Detection and Characterisation of an Endogenous Betaretrovirus in Australian Wild Deer

Abstract

Endogenous retroviruses (ERVs) are the remnants of past retroviral infections that once invaded the host's germline and were vertically transmitted. ERV sequences have been reported in mammals, but their distribution and diversity in cervids are unclear. Using next-generation sequencing, we identified a nearly complete genome of an endogenous betaretrovirus in fallow deer (Dama dama). Further genomic analysis showed that this provirus, tentatively named cervid endogenous betaretrovirus 1 (CERV β1), has typical betaretroviral genome features (gag-pro-pol-env) and the betaretrovirus-specific dUTPase domain. In addition, CERV β1 pol sequences were detected by PCR in the six non-native deer species with wild populations in Australia. Phylogenetic analyses demonstrated that CERV β1 sequences from subfamily Cervinae clustered as sister taxa to ERV-like sequences in species of subfamily Muntiacinae. These findings, therefore, suggest that CERV β1 endogenisation occurred after the split of these two subfamilies (between 3.3 and 5 million years ago). Our results provide important insights into the evolution of betaretroviruses in cervids.

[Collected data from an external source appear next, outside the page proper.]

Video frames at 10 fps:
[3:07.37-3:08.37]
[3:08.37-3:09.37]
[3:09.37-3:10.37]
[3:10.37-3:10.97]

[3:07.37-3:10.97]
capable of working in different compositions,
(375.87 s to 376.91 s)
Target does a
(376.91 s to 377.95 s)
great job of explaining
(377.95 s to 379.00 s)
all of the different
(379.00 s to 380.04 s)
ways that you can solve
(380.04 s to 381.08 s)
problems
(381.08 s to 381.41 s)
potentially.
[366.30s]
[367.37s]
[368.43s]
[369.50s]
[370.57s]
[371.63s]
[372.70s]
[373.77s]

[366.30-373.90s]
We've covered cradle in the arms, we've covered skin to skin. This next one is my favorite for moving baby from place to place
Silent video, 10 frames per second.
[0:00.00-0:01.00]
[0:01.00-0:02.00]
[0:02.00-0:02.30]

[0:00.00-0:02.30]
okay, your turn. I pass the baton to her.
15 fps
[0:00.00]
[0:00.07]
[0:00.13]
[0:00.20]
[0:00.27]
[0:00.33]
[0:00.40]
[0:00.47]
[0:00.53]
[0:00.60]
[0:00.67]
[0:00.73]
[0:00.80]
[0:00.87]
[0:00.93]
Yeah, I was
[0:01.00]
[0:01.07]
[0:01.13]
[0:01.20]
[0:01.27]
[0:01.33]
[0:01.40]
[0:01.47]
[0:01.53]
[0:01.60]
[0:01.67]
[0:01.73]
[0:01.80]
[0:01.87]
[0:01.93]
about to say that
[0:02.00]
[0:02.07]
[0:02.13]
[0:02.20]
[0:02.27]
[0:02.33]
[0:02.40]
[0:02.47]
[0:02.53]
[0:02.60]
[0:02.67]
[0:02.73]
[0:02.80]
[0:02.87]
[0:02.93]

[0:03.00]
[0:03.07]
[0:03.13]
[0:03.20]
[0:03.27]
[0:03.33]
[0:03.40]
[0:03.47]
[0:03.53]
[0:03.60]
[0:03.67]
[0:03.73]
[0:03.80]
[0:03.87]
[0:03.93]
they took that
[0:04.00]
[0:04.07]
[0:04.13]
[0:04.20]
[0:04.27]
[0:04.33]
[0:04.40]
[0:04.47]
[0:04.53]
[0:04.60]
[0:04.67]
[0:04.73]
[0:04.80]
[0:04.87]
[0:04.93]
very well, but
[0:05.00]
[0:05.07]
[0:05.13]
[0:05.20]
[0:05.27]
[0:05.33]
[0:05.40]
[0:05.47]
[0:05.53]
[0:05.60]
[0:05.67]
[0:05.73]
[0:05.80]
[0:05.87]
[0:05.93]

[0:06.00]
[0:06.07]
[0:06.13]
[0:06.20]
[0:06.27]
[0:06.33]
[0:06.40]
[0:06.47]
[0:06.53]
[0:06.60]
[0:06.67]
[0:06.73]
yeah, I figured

Keywords: betaretrovirus; class II retroviruses; deer; endogenous retroviruses; genetic characterisation.

Figure 1

Genomic structure of CERV β1. (a) The core retroviral genes gag, pro, pol, and env are blue, while coding regions and predicted conserved domains are green. The position of aberrant stop codons is denoted with red arrows. (b) Alignment of the four detected retroviral contigs. Sequences OL547611 and OL547612 are nearly complete proviruses, while sequences OL547609, OL0547610, and OL0547613 matched the gag gene. Genome alignments are represented by the outlined bars in grey, with divergent sites highlighted in black. The green bar above indicates the percentage identity among the sequences (green is the highest identity).

Figure 2

Phylogenetic analysis of CERV β1 sequences obtained by next-generation sequencing (in red), related sequences in deer genomes, and representative members of the genus Betaretrovirus. The tree was generated based on the gag protein by the maximum-likelihood method, and JTT + G + I substitution model with 1000 bootstrap replicates. Bootstrap values >70% are displayed at the tree branches. The scale bar indicates amino acid substitutions per site. ENTV: Enzootic nasal tumour virus.

Figure 3

Phylogenetic analysis of partial pol aa sequences. Translated sequences obtained by PCR in members of subfamily Cervinae are in red: chital deer (Axis axis), fallow deer (Dama dama), hog deer (Axis porcinus), red deer (Cervus elaphus), rusa deer (Rusa timorensis), and sambar deer (Rusa unicolor). Sequences of members of subfamily Muntiacinae are in blue. The tree was generated by the maximum-likelihood method based on JTT + G + I substitution model with 1000 bootstrap replicates. Bootstrap values >70% are displayed at the tree branches. The scale bar indicates amino acid substitutions per site.